Termometri al mercurio fuorilegge in Ue dall´aprile del 2009

BRUXELLES. La Commissione europea mette al bando i termometri per la misurazione della temperatura corporea, i manometri, i barometri, sfigmomanometri, termometri diversi da quelli per la misurazione della temperatura perché pericolosi e dannosi per l’ambiente e la salute umana. Pubblicata ieri in gazzetta ufficiale europea la direttiva 2007/51/Ce, dispone nuove restrizioni alla commercializzazione di alcune apparecchiature di misura contenenti mercurio.

A partire da oggi quindi gli Stati membri hanno tempo 12 mesi per conformarsi alla nuova disposizione, mentre dall’aprile del 2009 dovranno applicarla e quindi bloccare la commercializzazione di termometri per la misurazione della temperatura corporea contenenti il mercurio.

Si conclude così il percorso iniziato il 28 gennaio del 2005 quando fu insediata la commissione che ha esaminato tutti gli impieghi della sostanza ed ha portato alla decisione di introdurre restrizioni alla commercializzazione di determinate apparecchiature di misura e controllo non elettriche e non elettroniche perché costituiscono la principale categoria di prodotti contenenti la sostanza pericolosa.
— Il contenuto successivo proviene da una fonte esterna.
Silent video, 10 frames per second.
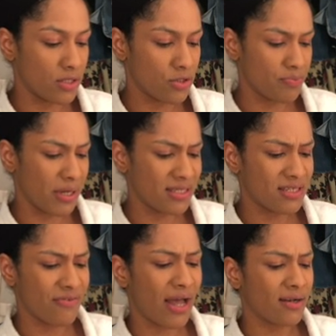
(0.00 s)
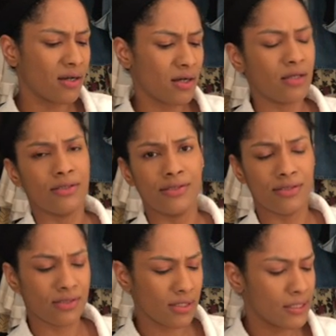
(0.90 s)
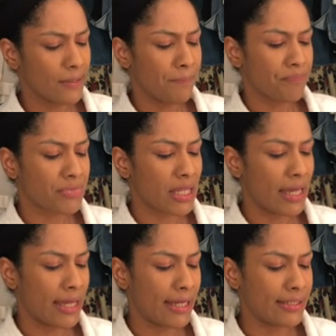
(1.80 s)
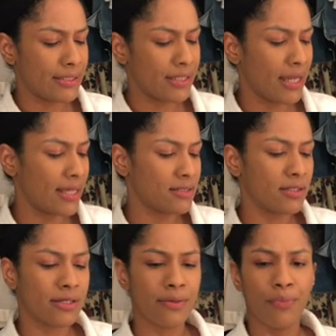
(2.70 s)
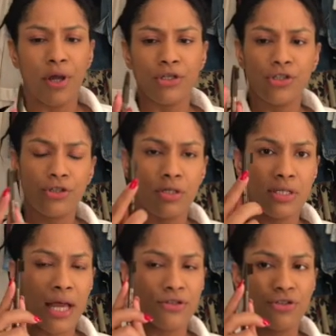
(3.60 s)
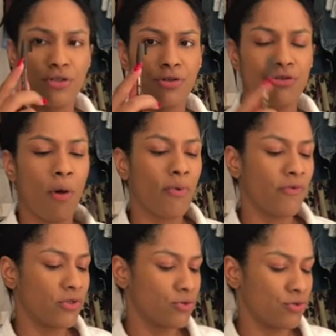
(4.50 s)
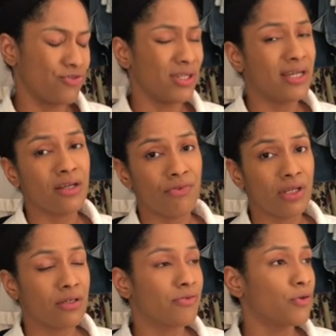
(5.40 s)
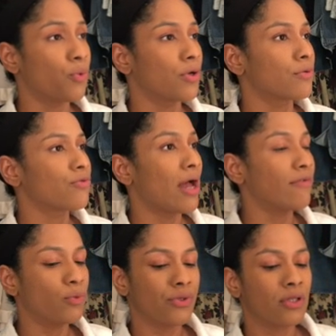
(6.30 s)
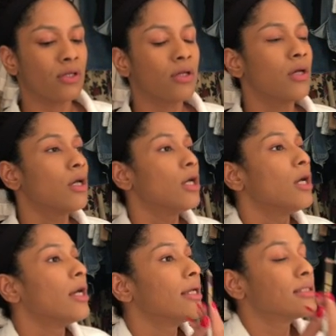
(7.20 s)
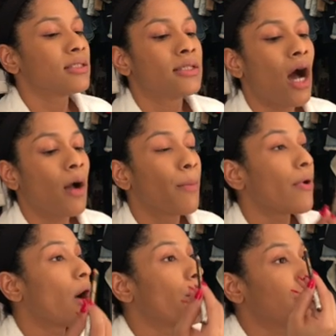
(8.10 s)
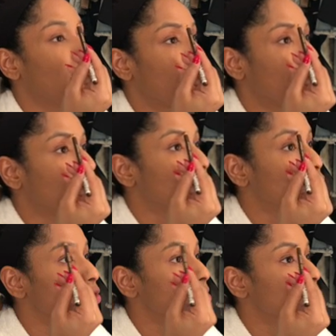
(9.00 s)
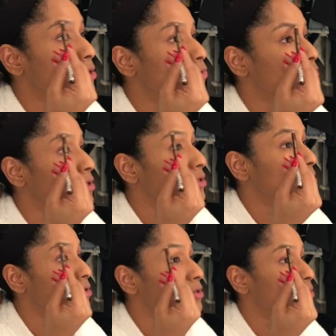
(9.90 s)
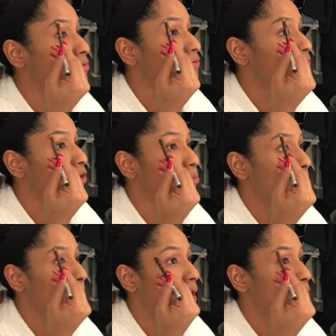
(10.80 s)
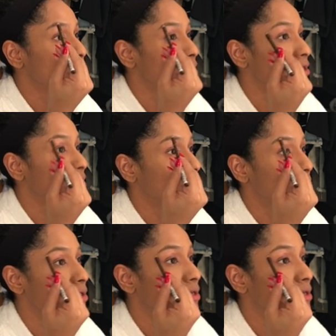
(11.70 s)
It's by Savannah Colors, and it has a little brush attached to the top of it, so it's really convenient if you want to travel with it. It's a dark brown, and I just use it to fill my brows in.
Quindi sono stati decisi provvedimenti restrittivi immediati solo per le apparecchiature di misura destinate alla vendita al grande pubblico e in particolare per tutti i termometri per la misurazione della temperatura corporea. Mentre per altre apparecchiature contenenti la sostanza inquinante la commissione prevede esoneri o periodi di cessazione della vendita graduali, come per esempio per le apparecchiature di misura risalenti a più di 50 anni fa che riguarda quindi oggetti di antiquariato o i beni culturali definiti da apposito regolamento comunitario. Anche per quanto i barometri viene previsto un ulteriore periodo di cessazione graduale dell’immissione sul mercato, in modo da permettere ai produttori di adeguare le loro imprese alle restrizioni e di passare alla produzione di barometri senza mercurio. Oggi infatti i barometri al mercurio sono prodotti soltanto da poche piccole imprese specializzate e sono venduti al grande pubblico principalmente come oggetti decorativi. Ecco dunque che la presente direttiva limita solo l’immissione sul mercato di apparecchiature di misura nuove e non la vendita di seconda mano o di apparecchiature già in uso.
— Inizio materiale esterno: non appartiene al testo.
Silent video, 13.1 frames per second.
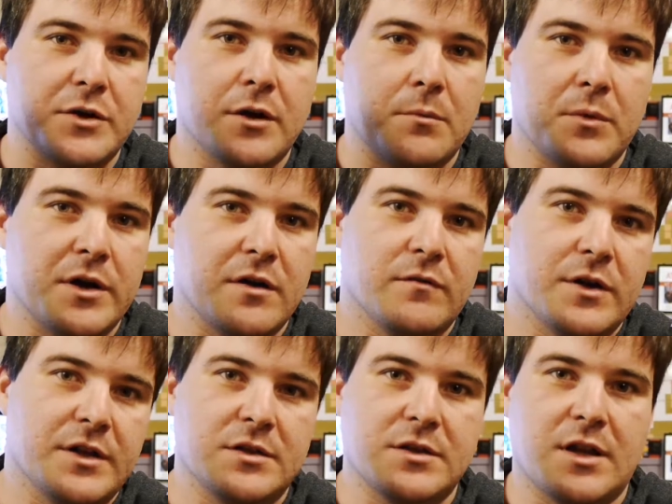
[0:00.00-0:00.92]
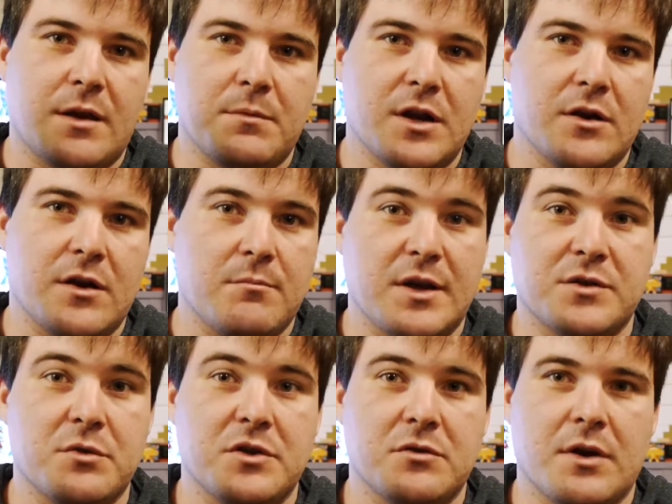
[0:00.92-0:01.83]
on whatever it is that I'm carrying my
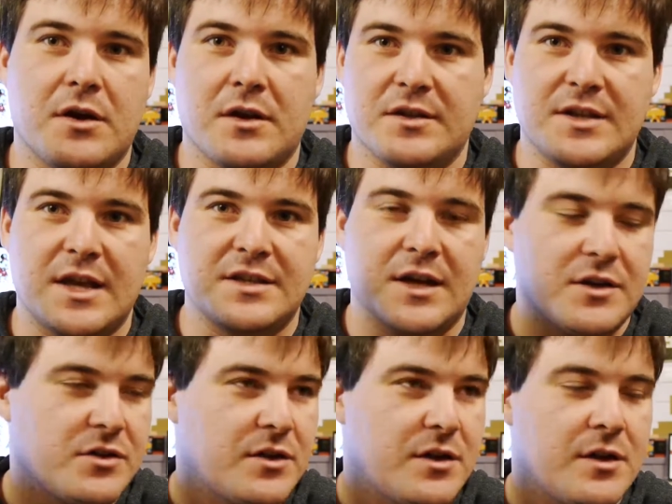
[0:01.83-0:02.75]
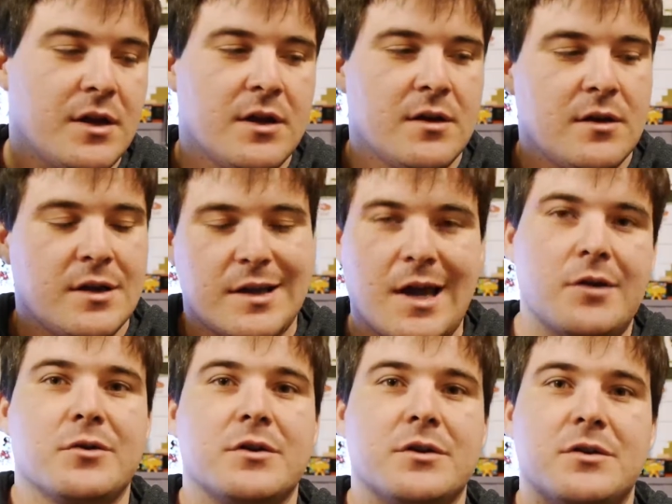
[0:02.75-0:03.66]
Switch around is. That's actually
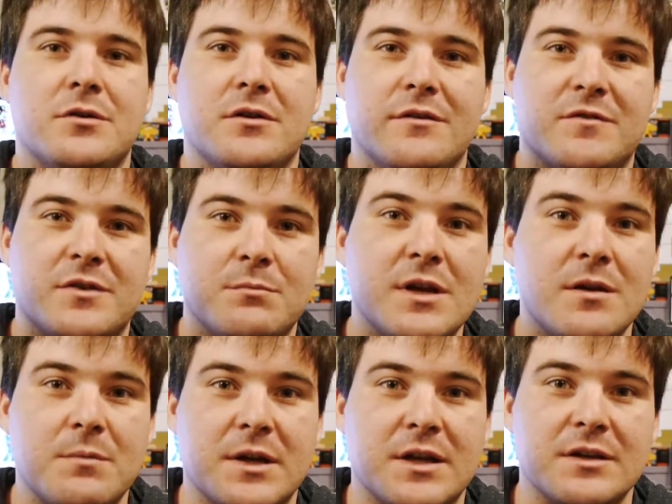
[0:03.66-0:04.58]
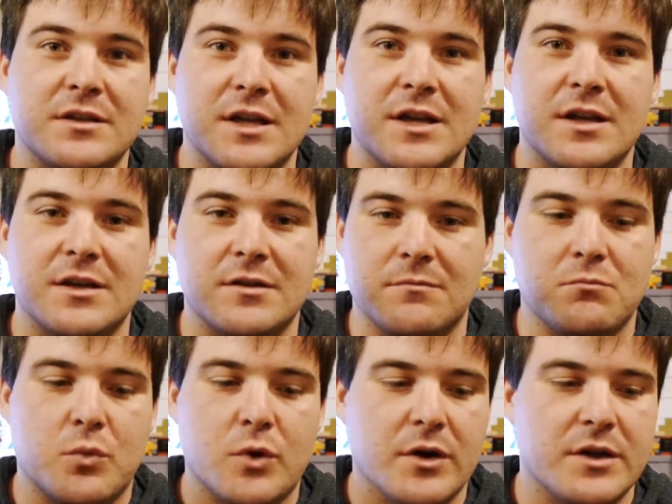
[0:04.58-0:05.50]
counterintuitive to me, because then it
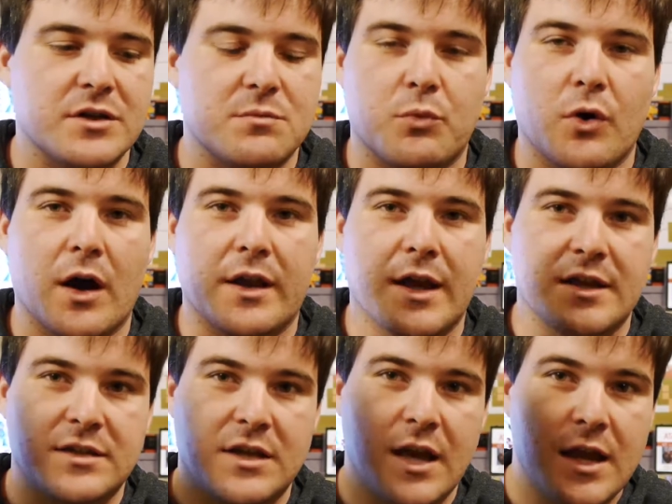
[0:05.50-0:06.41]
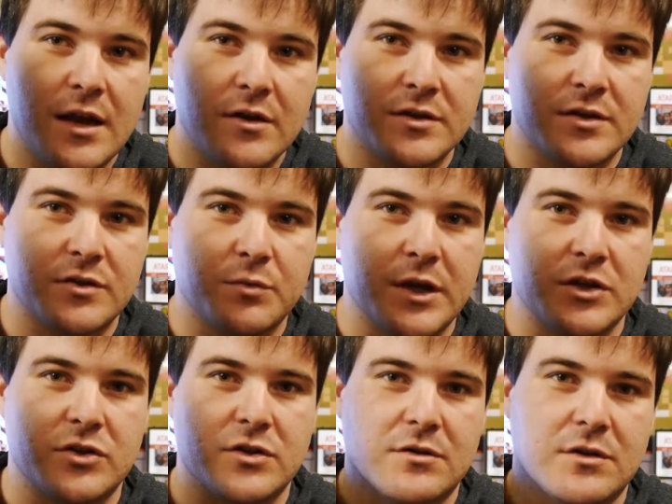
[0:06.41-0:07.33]
really just broadcasts, hey, here's a
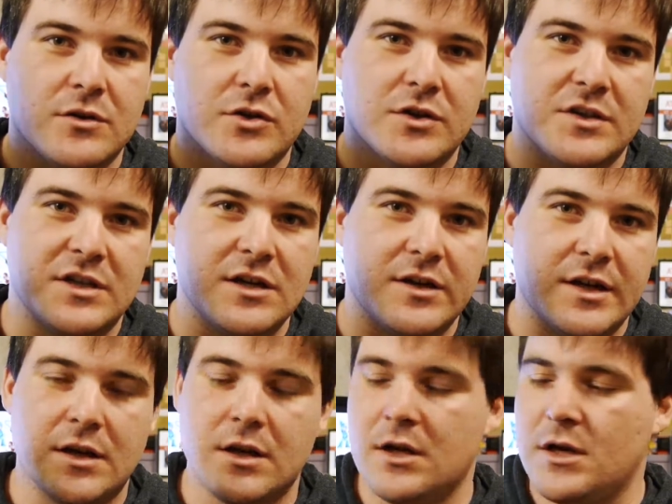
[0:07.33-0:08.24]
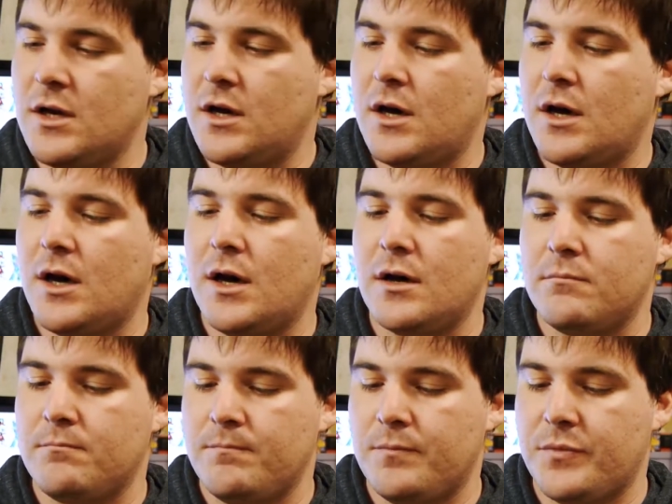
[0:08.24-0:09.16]
Switch, you should steal it.
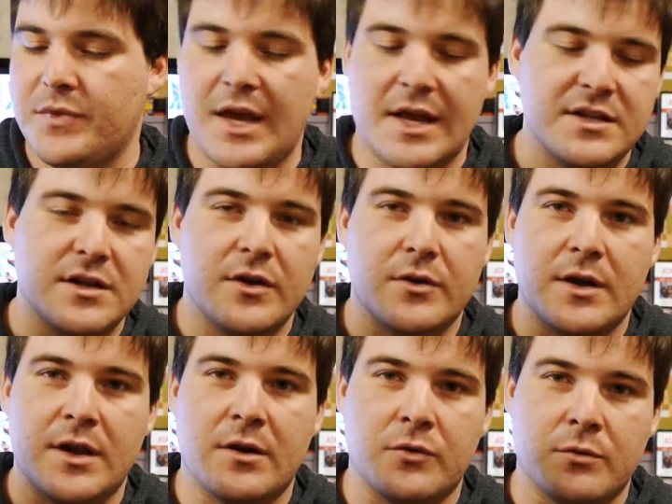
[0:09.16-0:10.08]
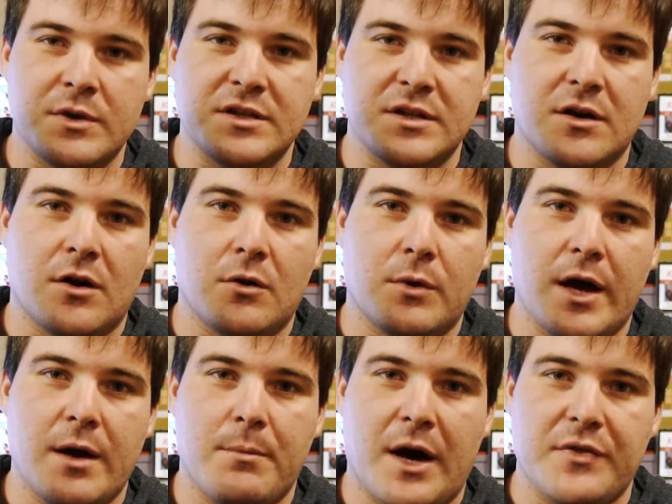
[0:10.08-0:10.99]
That's not the reason at all
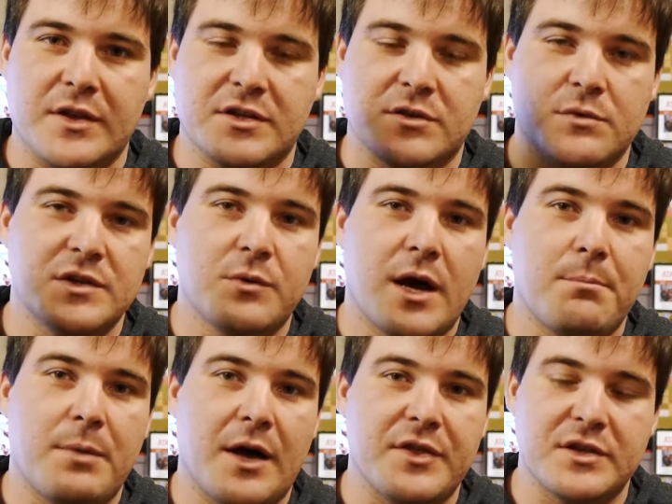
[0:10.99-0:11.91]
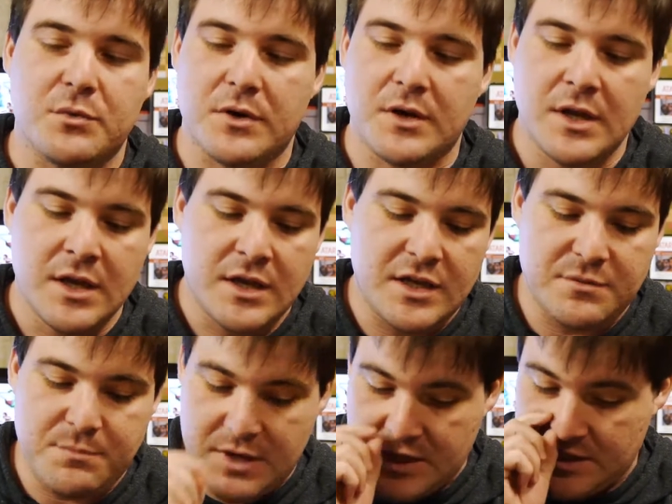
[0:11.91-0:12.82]
why I bought this. The reason why I bought this one is
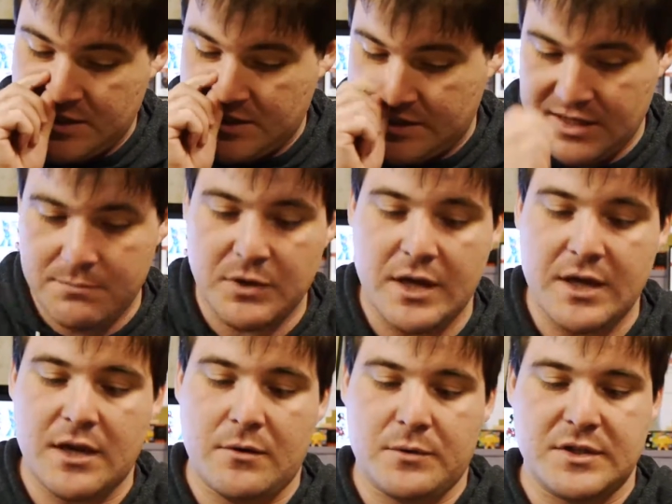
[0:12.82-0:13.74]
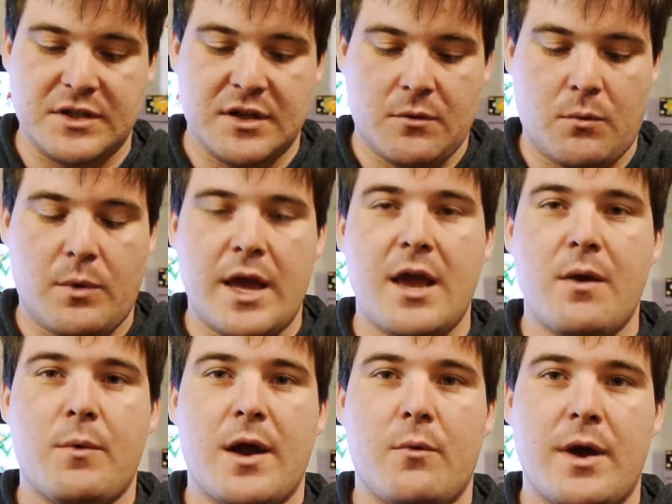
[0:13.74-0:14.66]
because it seemed like it was way,
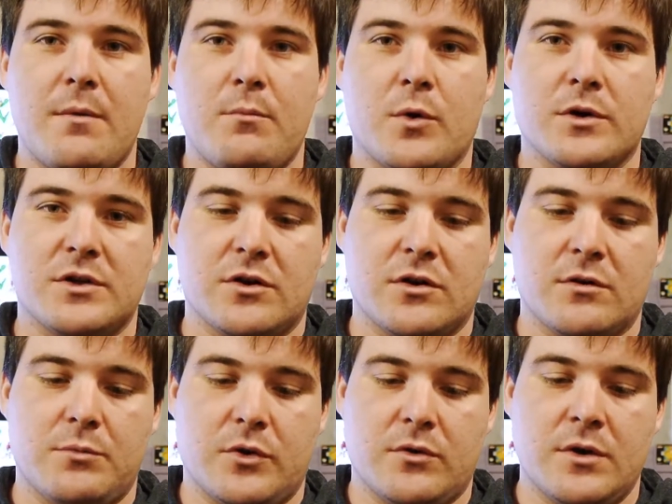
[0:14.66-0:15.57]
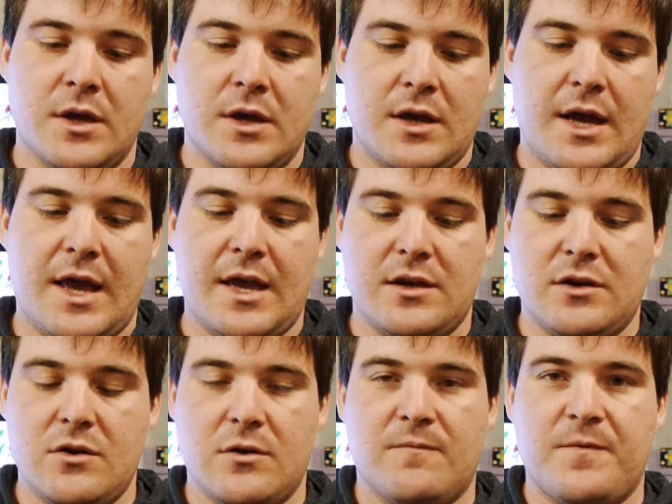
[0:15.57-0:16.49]
way, way more durable, and
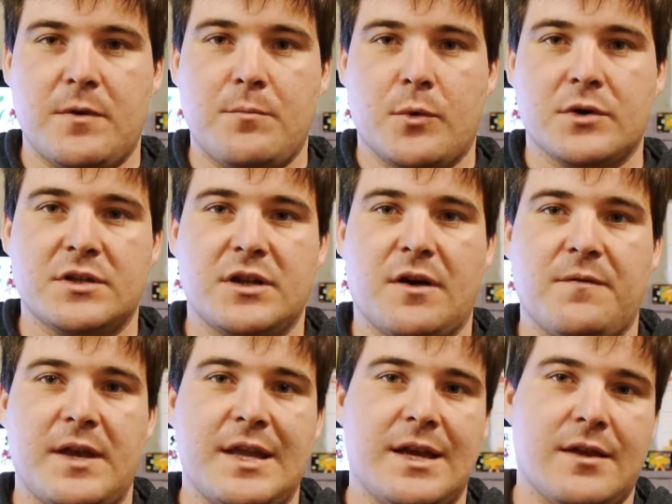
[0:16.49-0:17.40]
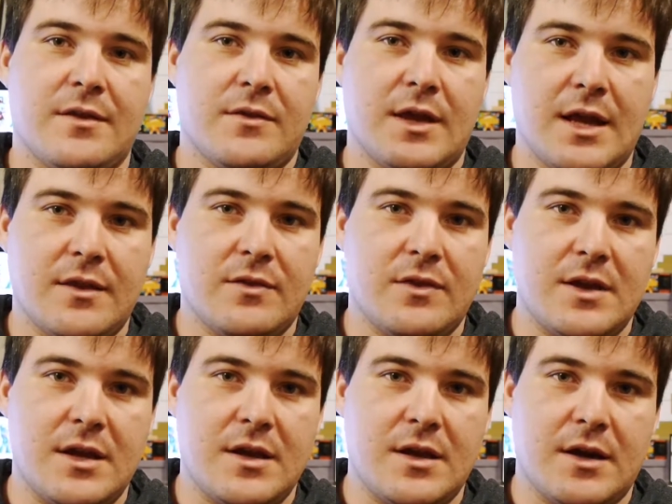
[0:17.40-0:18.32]
you can fit more stuff in it than
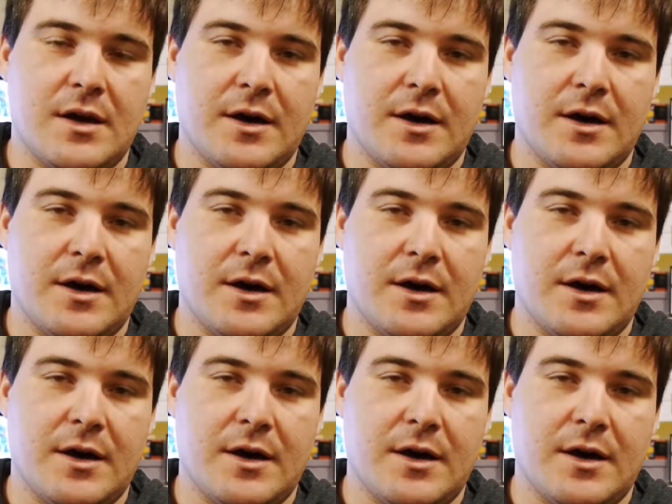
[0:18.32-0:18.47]
the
Allo scopo di limitare il più possibile le emissioni di mercurio nell’ambiente e per assicurare l’eliminazione graduale delle restanti apparecchiature di misurazione nell’uso industriale e professionale (specialmente degli sfigmomanometri nelle cure sanitarie), la Commissione sa perfettamente che sarà necessario esaminare la disponibilità di alternative affidabili e più sicure che siano tecnicamente ed economicamente realizzabili. Per esempio nel caso degli sfigmomanometri utilizzati nelle cure sanitarie, saranno consultati gli esperti del settore medico per affrontate adeguatamente le esigenze della diagnosi e della cura di specifiche condizioni cliniche.

Quindi, l’introduzione delle restrizioni alla commercializzazione impedirebbe al mercurio di entrare nel flusso dei rifiuti, comportando benefici per l’ambiente e, a lungo termine, per la salute umana. Ma non solo.
L’attuale disparità tra le leggi o i provvedimenti amministrativi adottati dagli Stati membri in merito a restrizioni al mercurio contenuto in diverse apparecchiature di misura e controllo potrebbero – così come afferma la Commissione Ue - creare ostacoli al commercio, falsare la concorrenza nella Comunità e in tal modo avere un impatto diretto sulla realizzazione e sul funzionamento del mercato interno. Ecco dunque che la Comunità europea ha ritenuto necessario ravvicinare le leggi degli Stati membri nel settore delle apparecchiature di misura e controllo introducendo disposizioni
armonizzate su tali prodotti contenenti mercurio. E tutto al fine – così come si legge nella stessa direttiva - di preservare il mercato interno, assicurando nel contempo un elevato livello di protezione della salute umana e dell’ambiente.
E questa è l’ennesima dimostrazione di quanto siano intimamente intrecciate le questioni economiche e quelle ambientali e di come sia possibile indirizzare il mercato attraverso le leggi, che dunque possono essere un mezzo appropriato per orientare verso la sostenibilità.